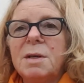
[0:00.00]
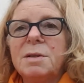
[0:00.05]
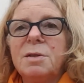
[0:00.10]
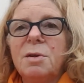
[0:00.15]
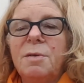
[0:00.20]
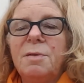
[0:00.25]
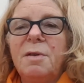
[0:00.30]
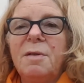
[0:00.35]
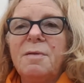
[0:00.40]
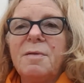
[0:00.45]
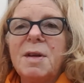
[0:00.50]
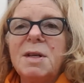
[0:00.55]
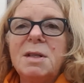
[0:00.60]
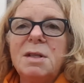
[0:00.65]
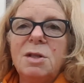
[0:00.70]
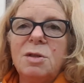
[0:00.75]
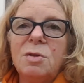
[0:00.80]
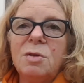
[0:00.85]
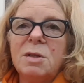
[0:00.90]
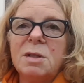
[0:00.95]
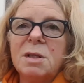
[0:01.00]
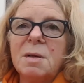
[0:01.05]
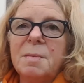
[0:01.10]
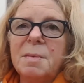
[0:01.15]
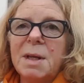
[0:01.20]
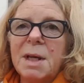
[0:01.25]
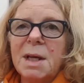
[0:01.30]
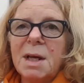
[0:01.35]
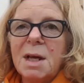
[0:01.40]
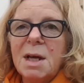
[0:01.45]
So if you fancy doing
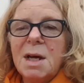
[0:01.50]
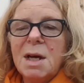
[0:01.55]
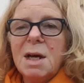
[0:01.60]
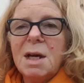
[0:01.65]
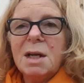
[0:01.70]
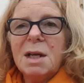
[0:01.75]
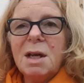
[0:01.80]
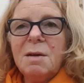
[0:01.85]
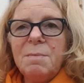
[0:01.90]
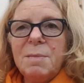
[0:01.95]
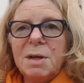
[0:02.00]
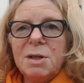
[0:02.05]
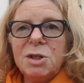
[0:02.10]
something, give me a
=======
Word for word, restate every line of the listing, omitting the pictures.

--- REPLY ---
[0:00.00]
[0:00.05]
[0:00.10]
[0:00.15]
[0:00.20]
[0:00.25]
[0:00.30]
[0:00.35]
[0:00.40]
[0:00.45]
[0:00.50]
[0:00.55]
[0:00.60]
[0:00.65]
[0:00.70]
[0:00.75]
[0:00.80]
[0:00.85]
[0:00.90]
[0:00.95]
[0:01.00]
[0:01.05]
[0:01.10]
[0:01.15]
[0:01.20]
[0:01.25]
[0:01.30]
[0:01.35]
[0:01.40]
[0:01.45]
So if you fancy doing
[0:01.50]
[0:01.55]
[0:01.60]
[0:01.65]
[0:01.70]
[0:01.75]
[0:01.80]
[0:01.85]
[0:01.90]
[0:01.95]
[0:02.00]
[0:02.05]
[0:02.10]
something, give me a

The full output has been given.